PROBLEM = Every record that follows should be copied exactly. No picture belongs in the copy.

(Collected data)
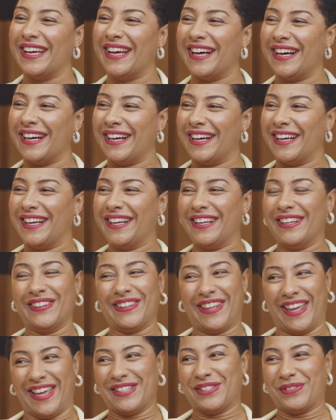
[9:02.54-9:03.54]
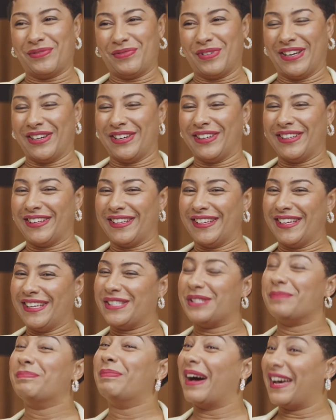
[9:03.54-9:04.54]
Okay, it's weird.
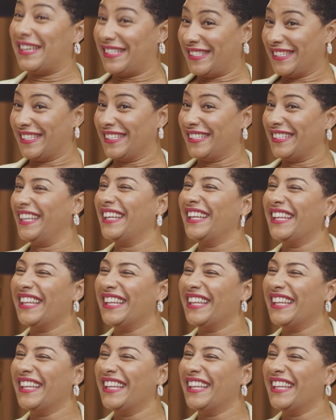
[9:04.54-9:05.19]
It's bison.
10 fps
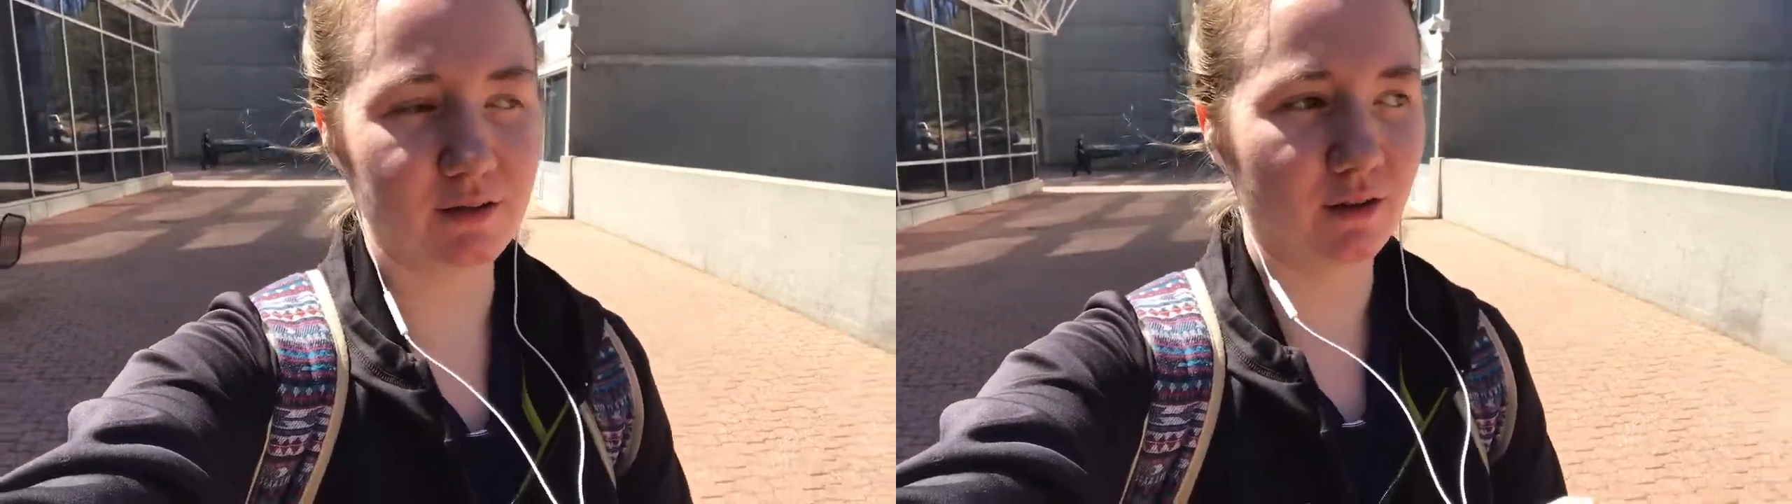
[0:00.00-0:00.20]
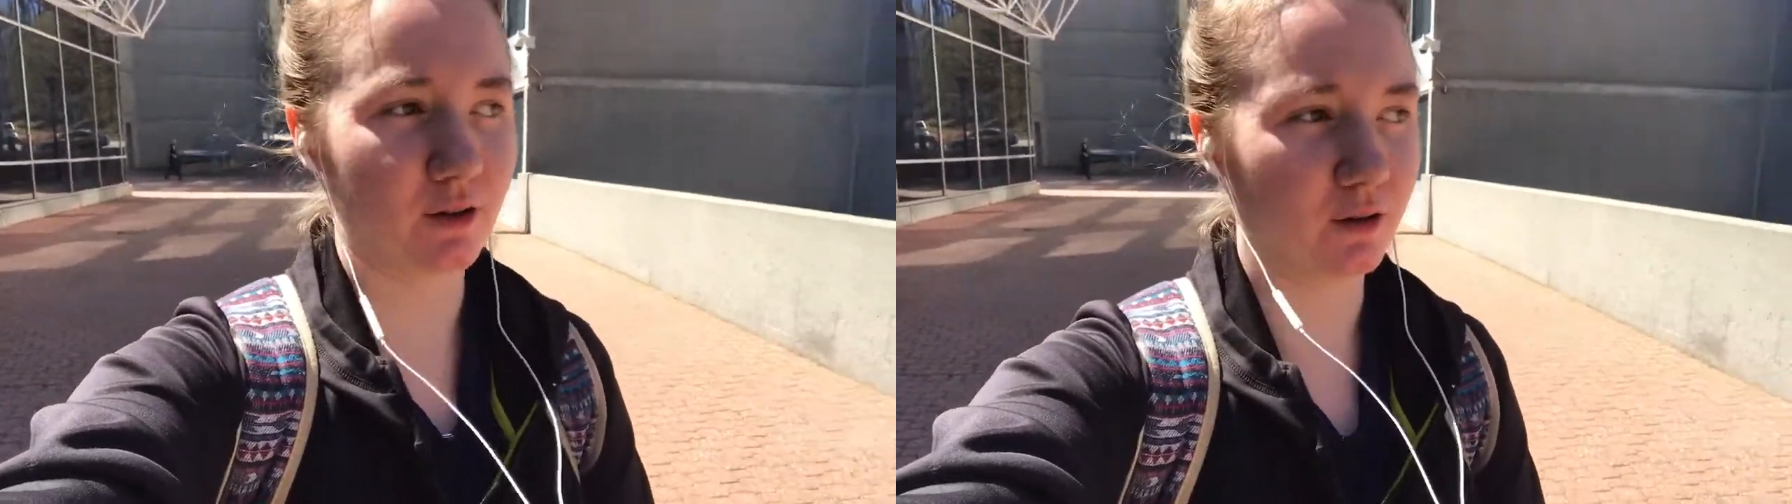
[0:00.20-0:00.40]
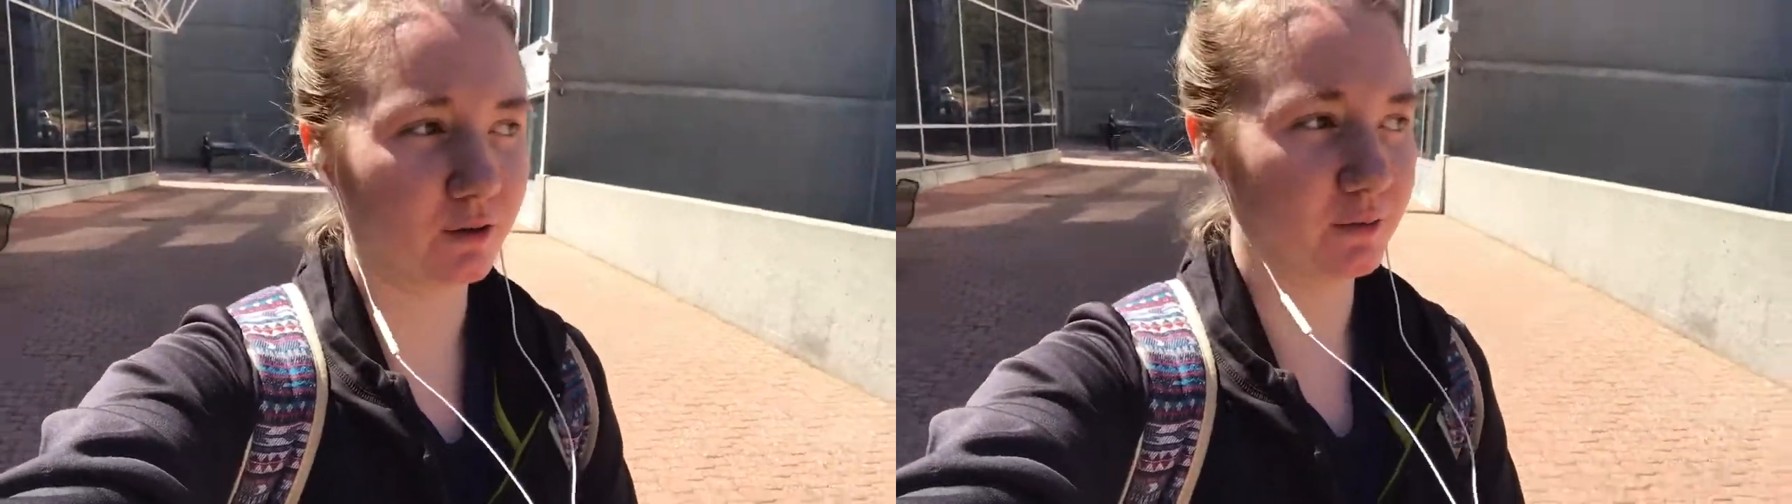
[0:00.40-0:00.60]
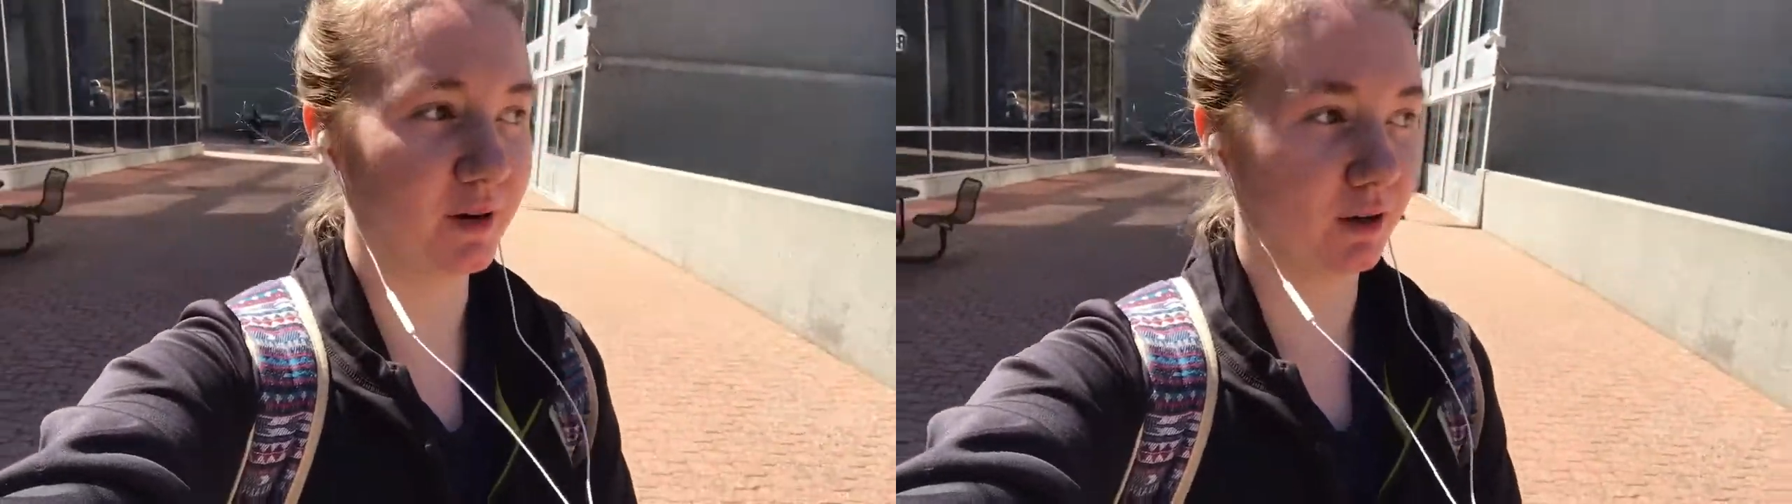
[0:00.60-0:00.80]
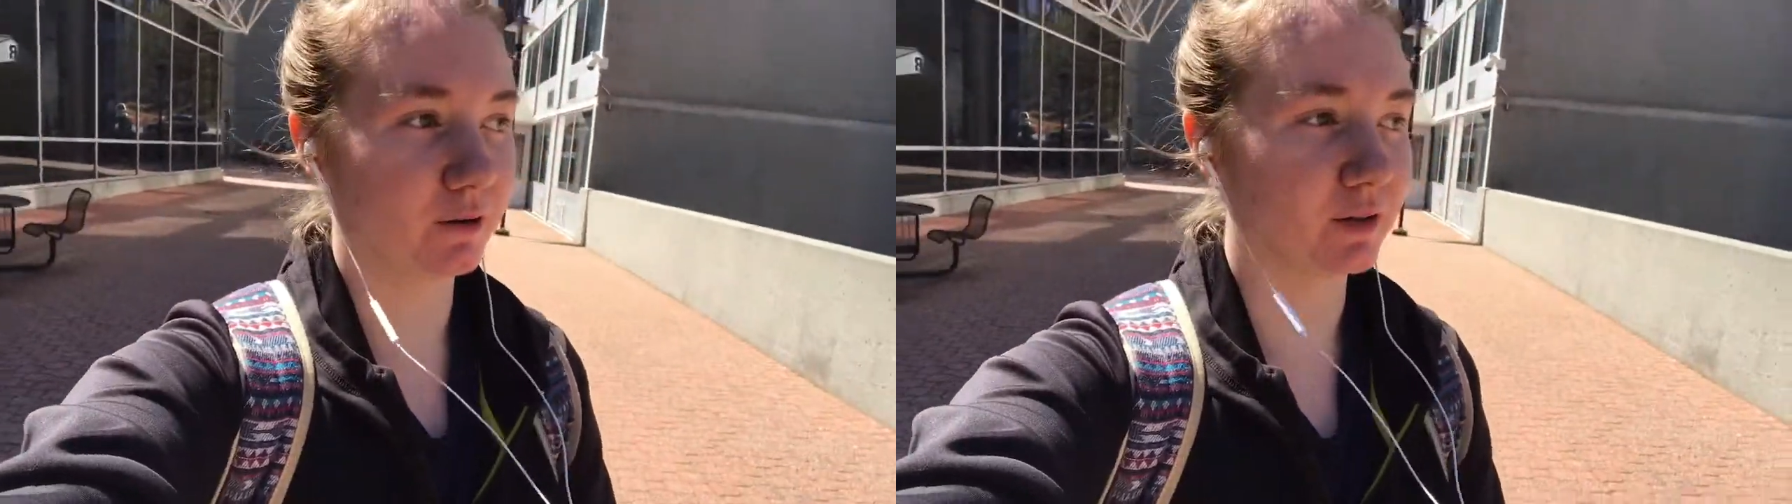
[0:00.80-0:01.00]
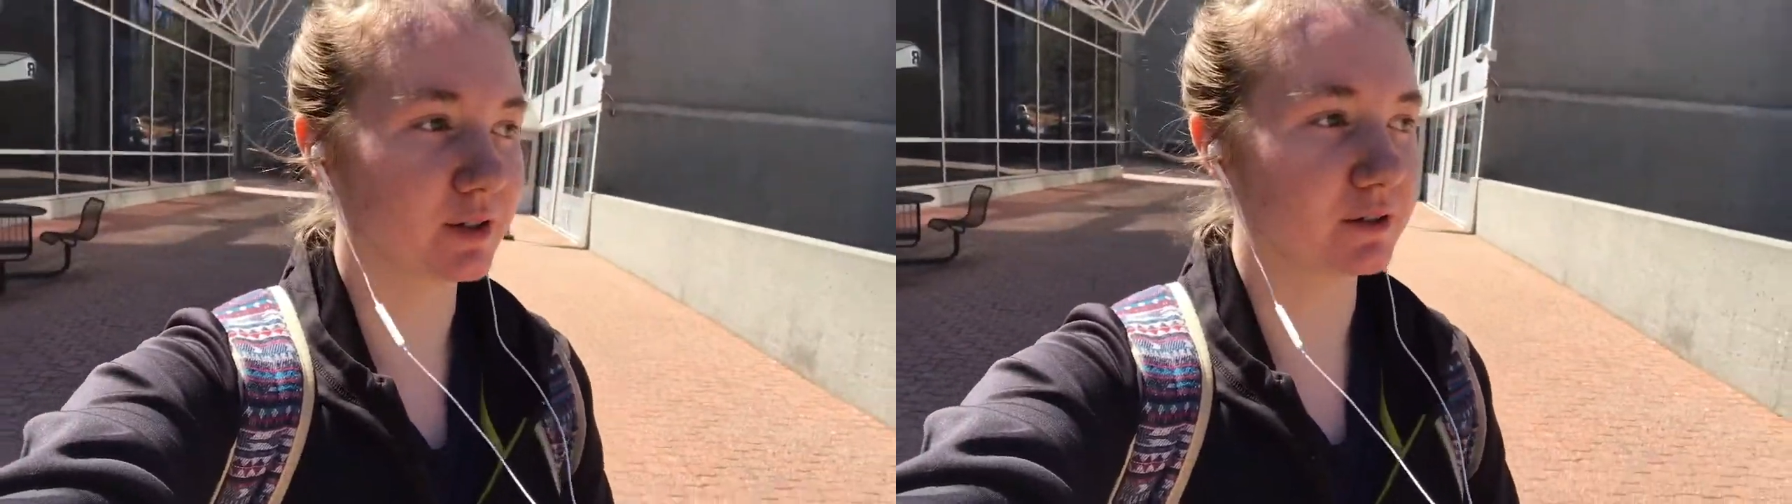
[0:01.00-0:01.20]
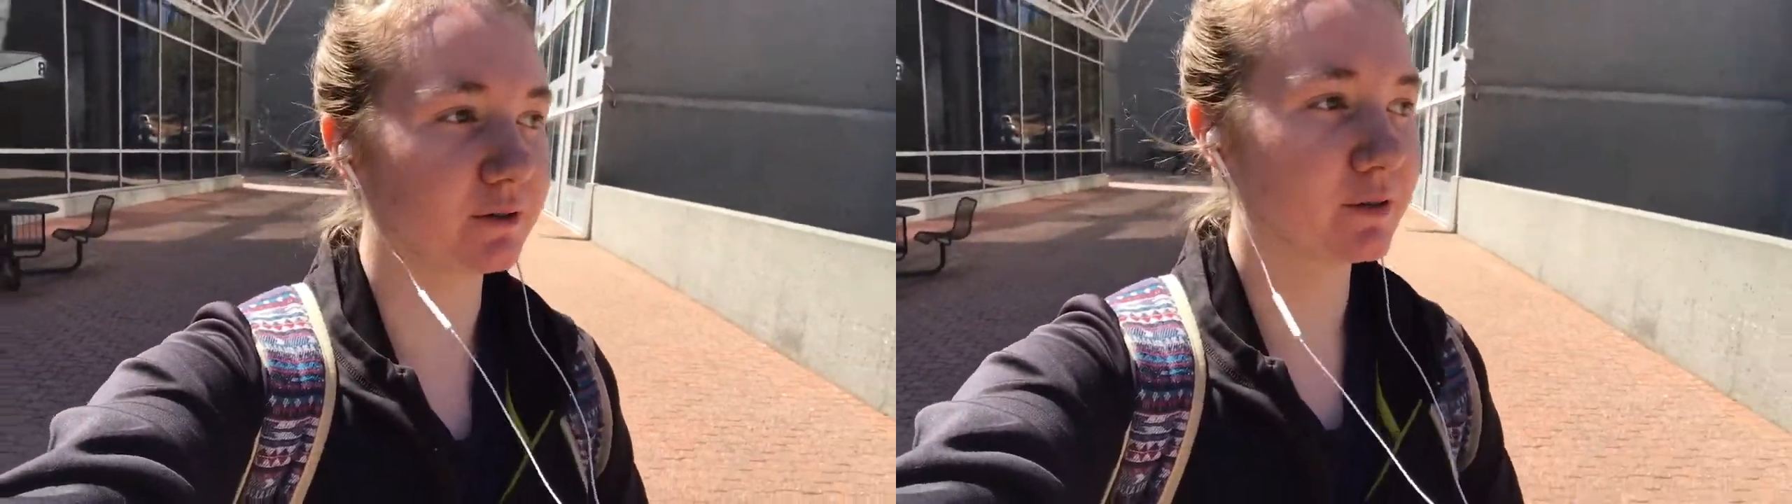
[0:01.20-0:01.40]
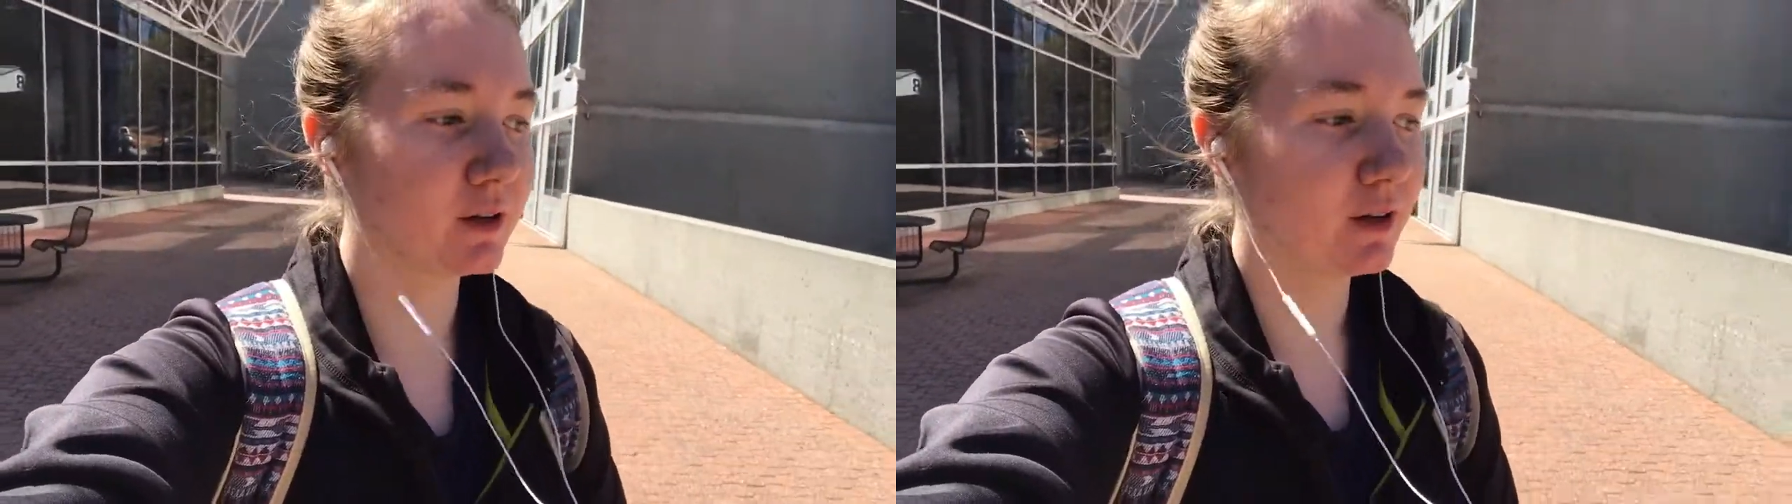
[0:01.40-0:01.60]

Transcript: so I'm not going to.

RESPONSE =
[9:02.54-9:03.54]
[9:03.54-9:04.54]
Okay, it's weird.
[9:04.54-9:05.19]
It's bison.
10 fps
[0:00.00-0:00.20]
[0:00.20-0:00.40]
[0:00.40-0:00.60]
[0:00.60-0:00.80]
[0:00.80-0:01.00]
[0:01.00-0:01.20]
[0:01.20-0:01.40]
[0:01.40-0:01.60]

Transcript: so I'm not going to.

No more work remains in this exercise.